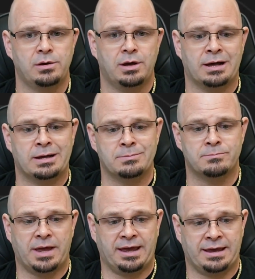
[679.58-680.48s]

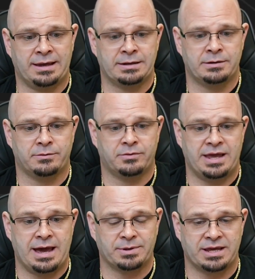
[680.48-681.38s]
and the
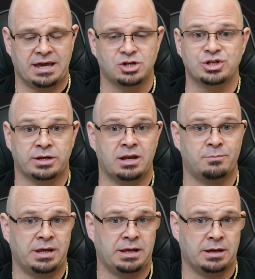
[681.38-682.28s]
application can
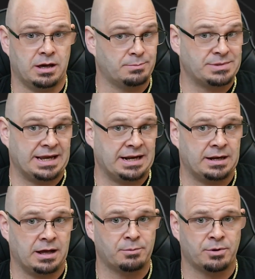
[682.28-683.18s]
be updated,
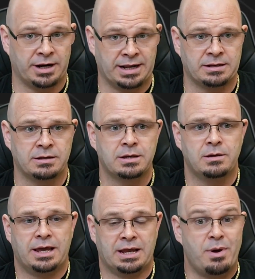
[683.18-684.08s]
upgraded,
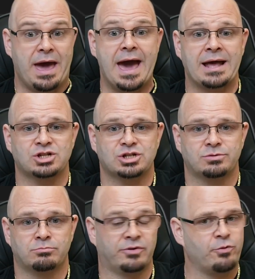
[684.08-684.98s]
and patched
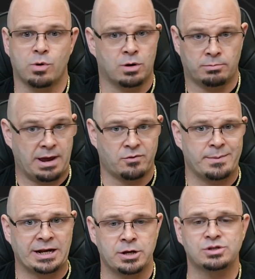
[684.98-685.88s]
before
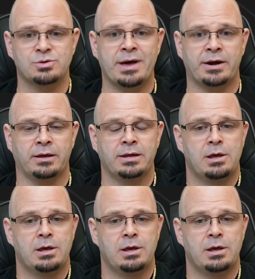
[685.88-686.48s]
everybody knows about it.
============================================================
Instructions to follow: Find the line that contains "[682.28-683.18s]". Copy it and every line after it through the end of the listing exactly, but not the pictures.

Output of the exercise:
[682.28-683.18s]
be updated,
[683.18-684.08s]
upgraded,
[684.08-684.98s]
and patched
[684.98-685.88s]
before
[685.88-686.48s]
everybody knows about it.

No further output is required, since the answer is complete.